## AIM OF THE EXERCISE
The range runs from the line containing "[00:00:01.00 to 00:00:02.00]" to the last line of the entries. Restate those lines word for word, without the pictures.

[Stored records]
--- START ---

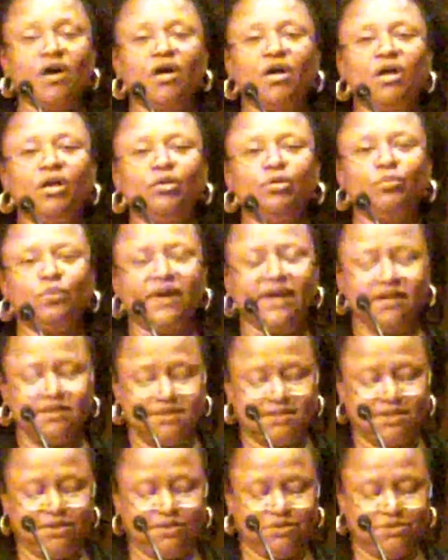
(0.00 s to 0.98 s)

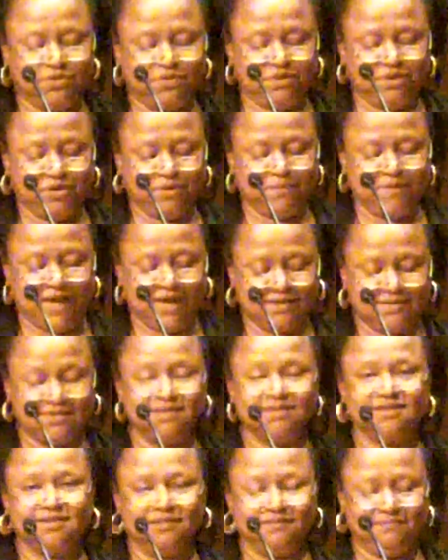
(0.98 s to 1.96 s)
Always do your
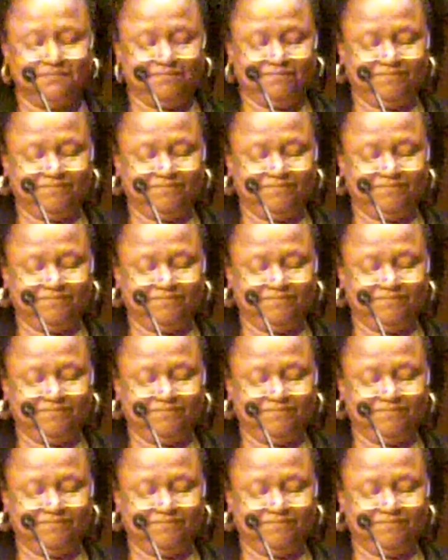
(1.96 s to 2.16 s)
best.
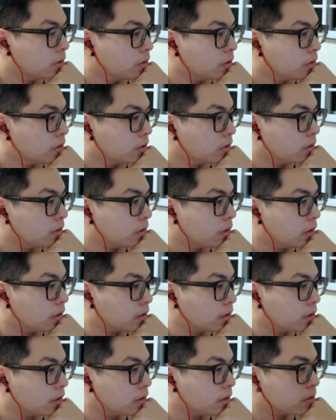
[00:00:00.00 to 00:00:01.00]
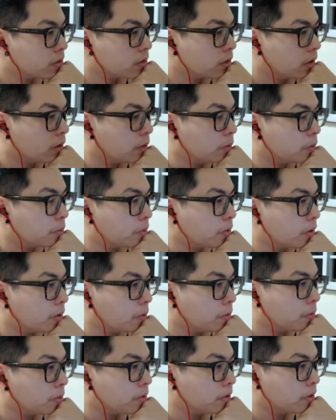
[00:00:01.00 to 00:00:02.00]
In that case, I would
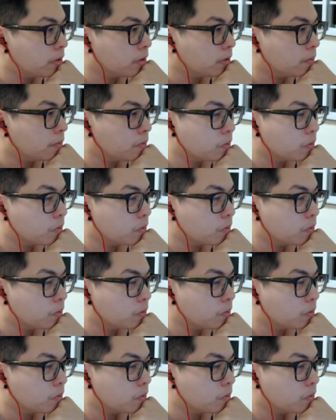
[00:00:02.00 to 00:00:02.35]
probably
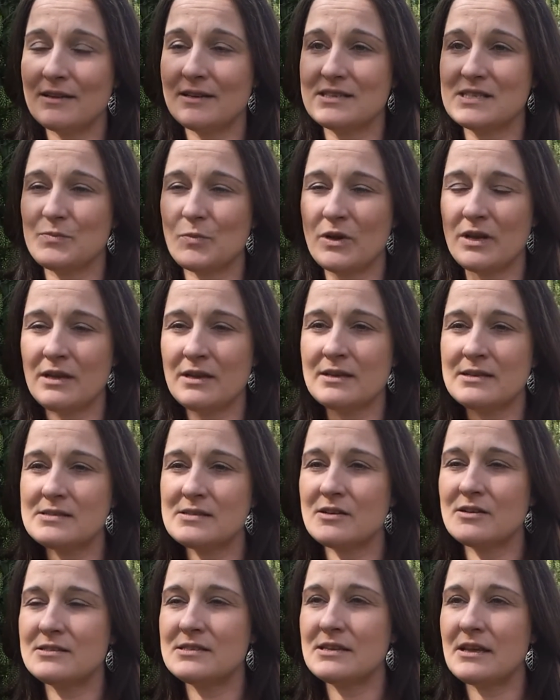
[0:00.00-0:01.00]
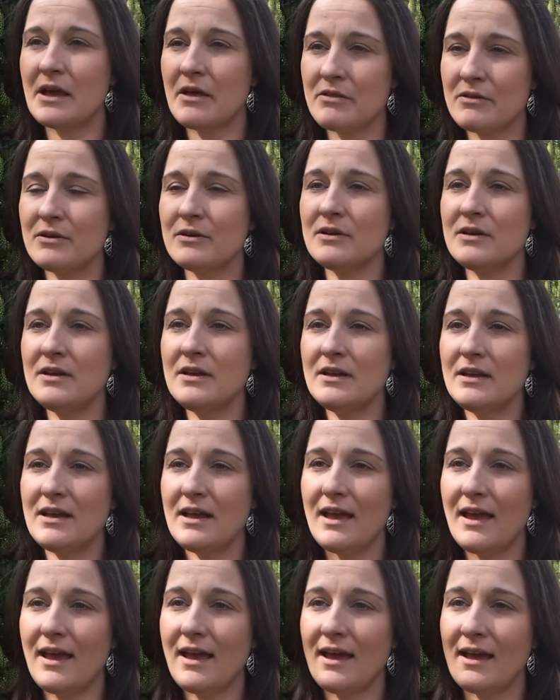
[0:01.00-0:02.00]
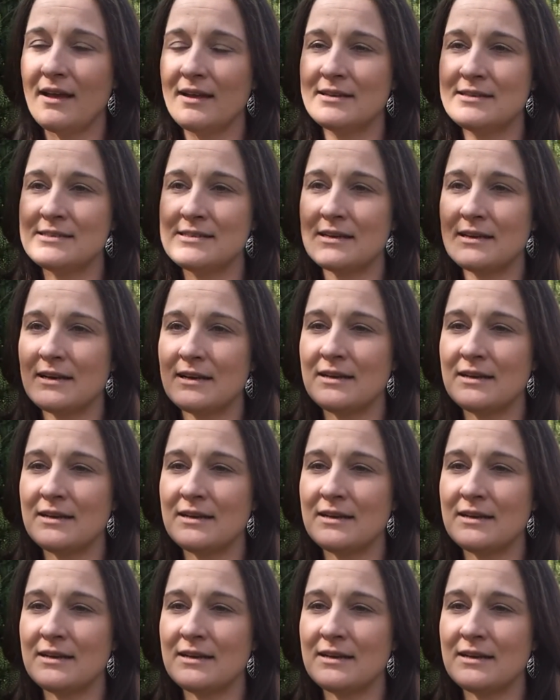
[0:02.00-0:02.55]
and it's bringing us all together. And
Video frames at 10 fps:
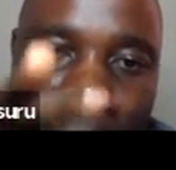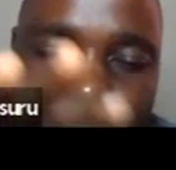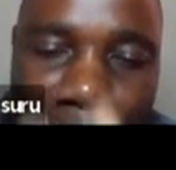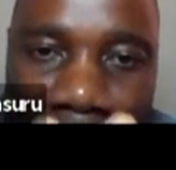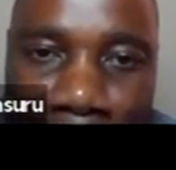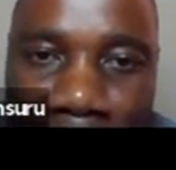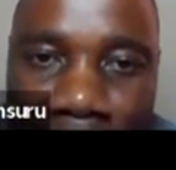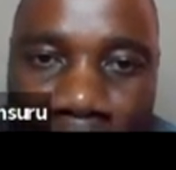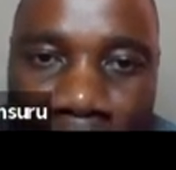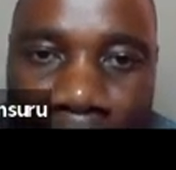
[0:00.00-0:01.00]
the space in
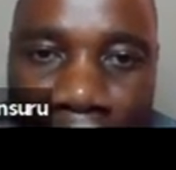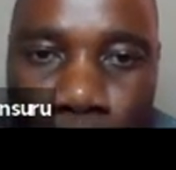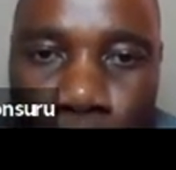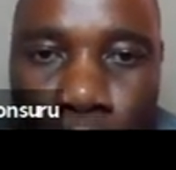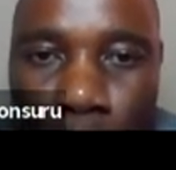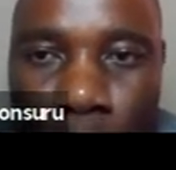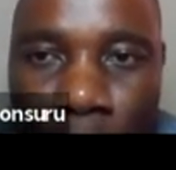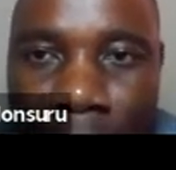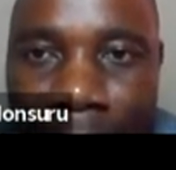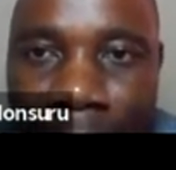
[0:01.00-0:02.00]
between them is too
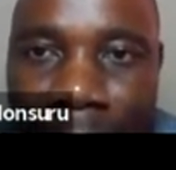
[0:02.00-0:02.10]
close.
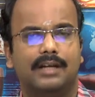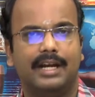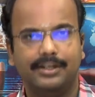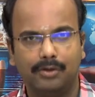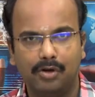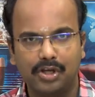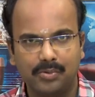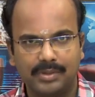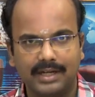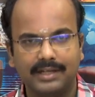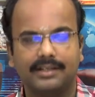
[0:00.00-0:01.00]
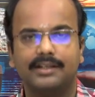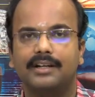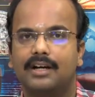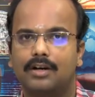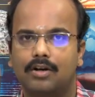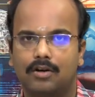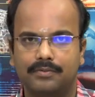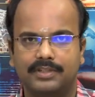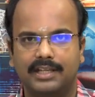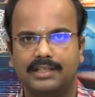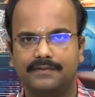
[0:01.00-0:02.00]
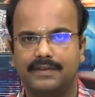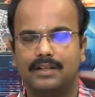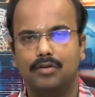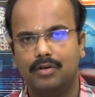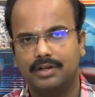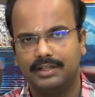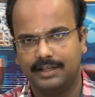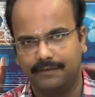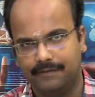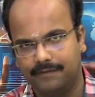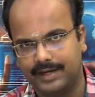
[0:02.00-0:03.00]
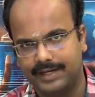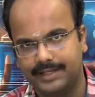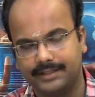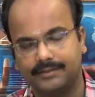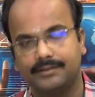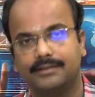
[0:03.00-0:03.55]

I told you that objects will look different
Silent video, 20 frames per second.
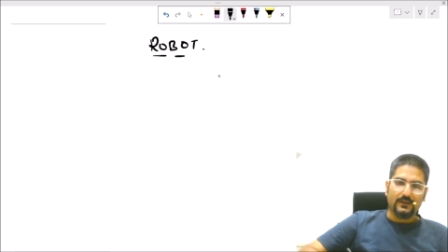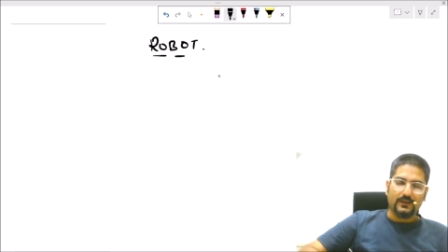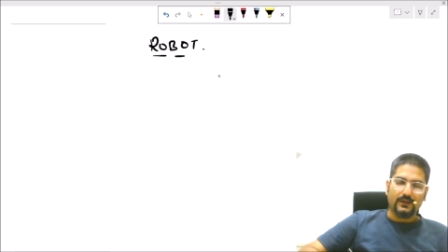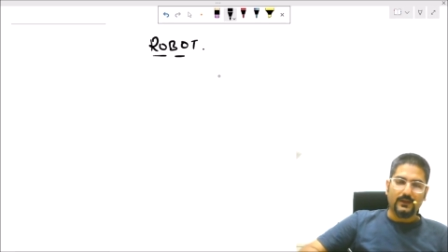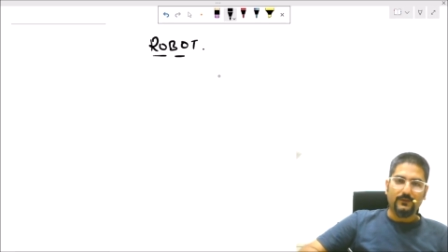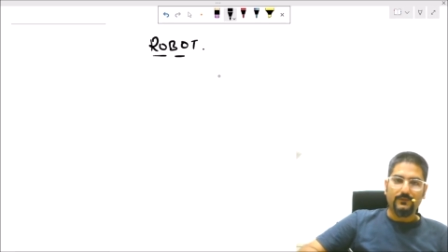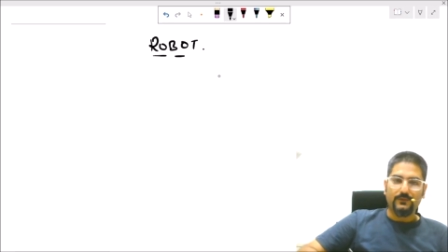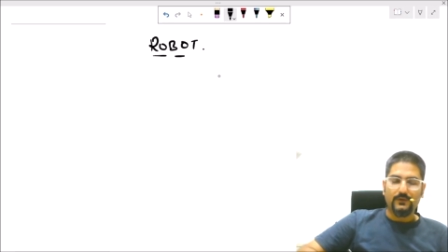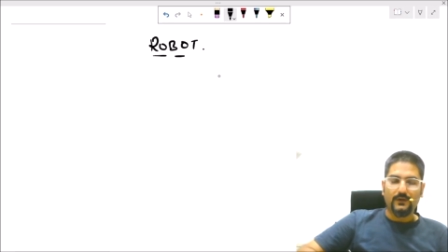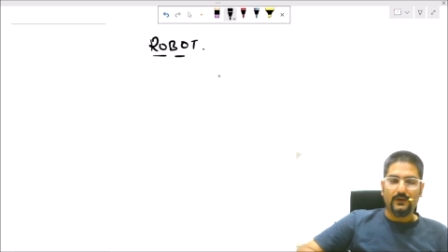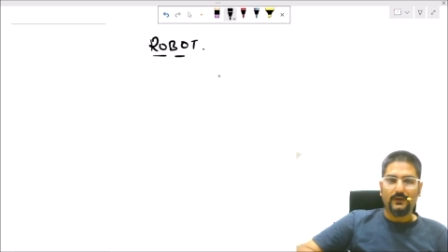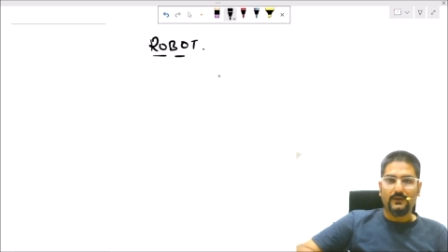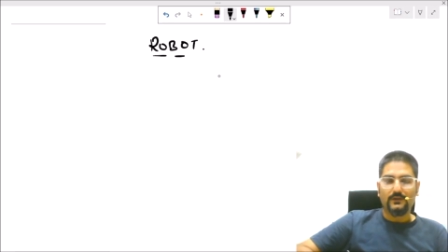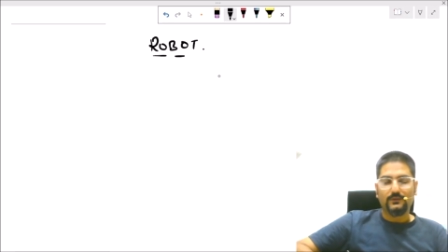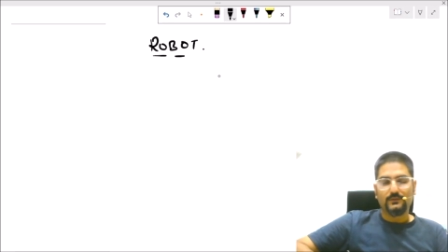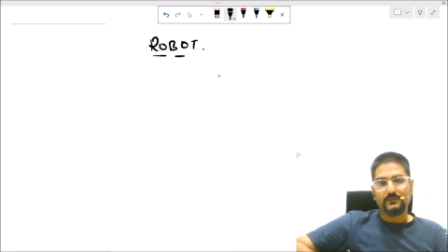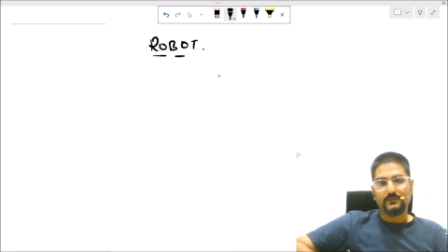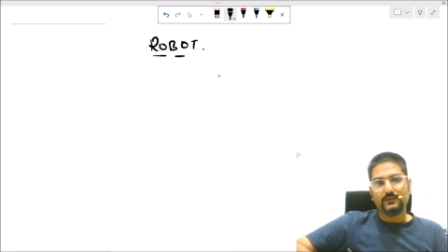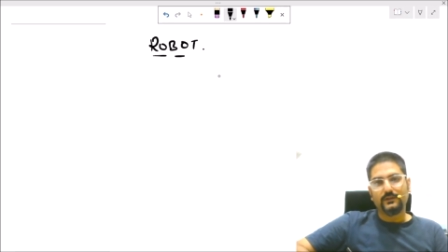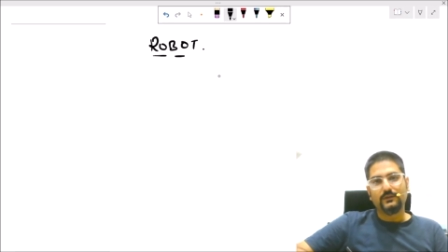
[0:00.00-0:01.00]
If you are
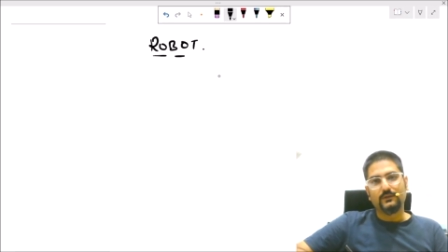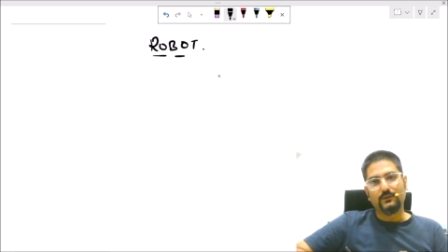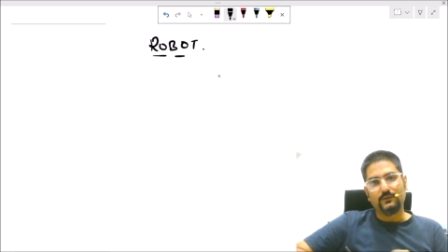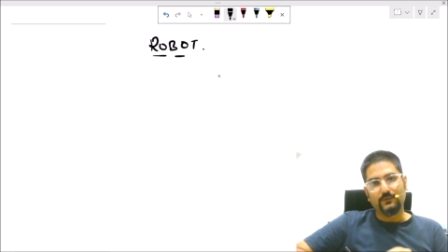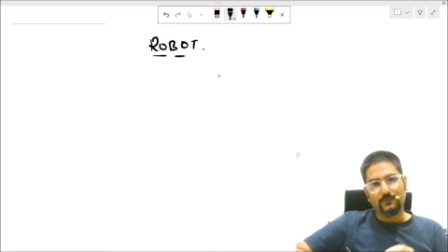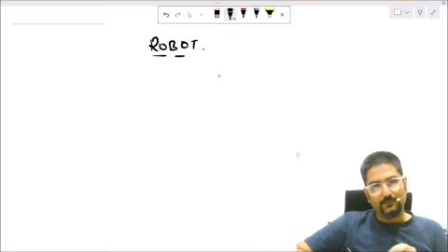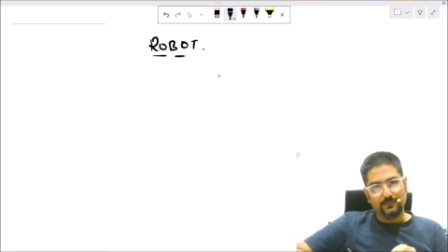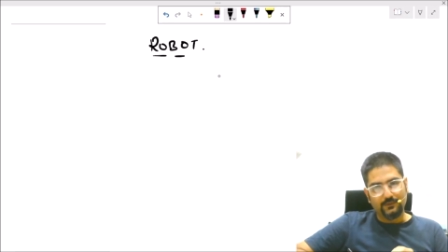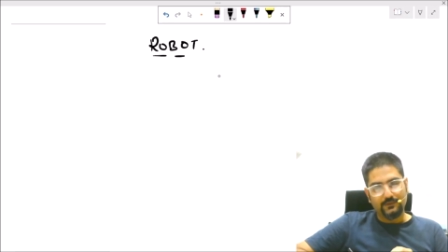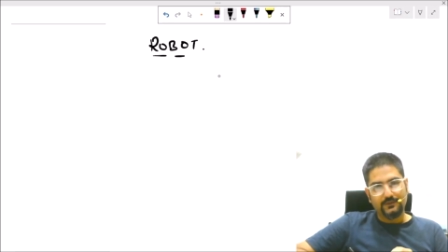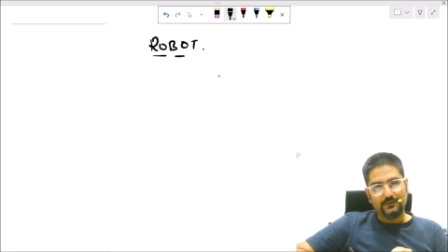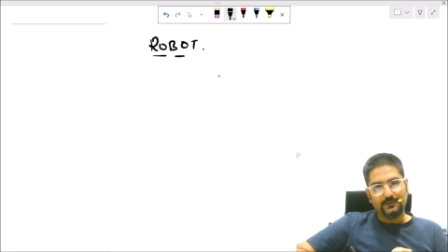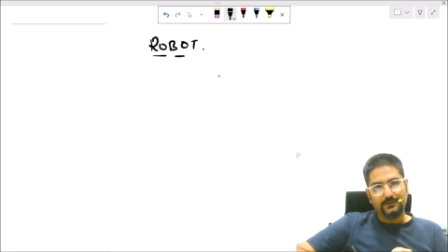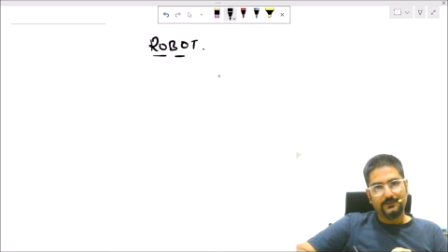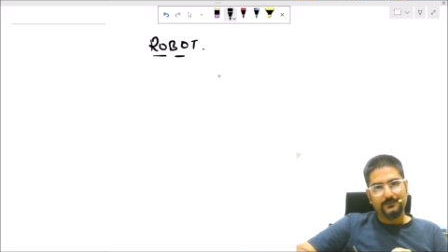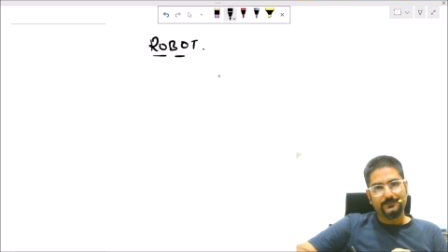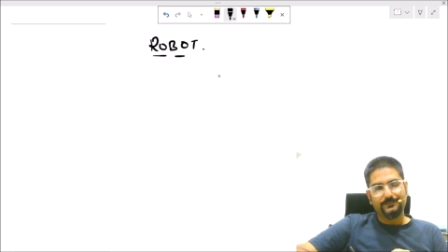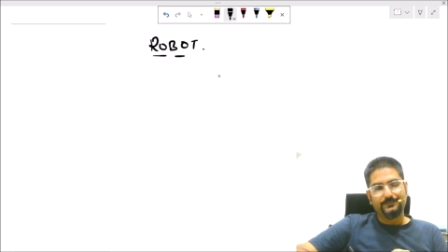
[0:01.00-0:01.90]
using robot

--- END ---

## ANSWER TO THE PROBLEM
[00:00:01.00 to 00:00:02.00]
In that case, I would
[00:00:02.00 to 00:00:02.35]
probably
[0:00.00-0:01.00]
[0:01.00-0:02.00]
[0:02.00-0:02.55]
and it's bringing us all together. And
Video frames at 10 fps:
[0:00.00-0:01.00]
the space in
[0:01.00-0:02.00]
between them is too
[0:02.00-0:02.10]
close.
[0:00.00-0:01.00]
[0:01.00-0:02.00]
[0:02.00-0:03.00]
[0:03.00-0:03.55]

I told you that objects will look different
Silent video, 20 frames per second.
[0:00.00-0:01.00]
If you are
[0:01.00-0:01.90]
using robot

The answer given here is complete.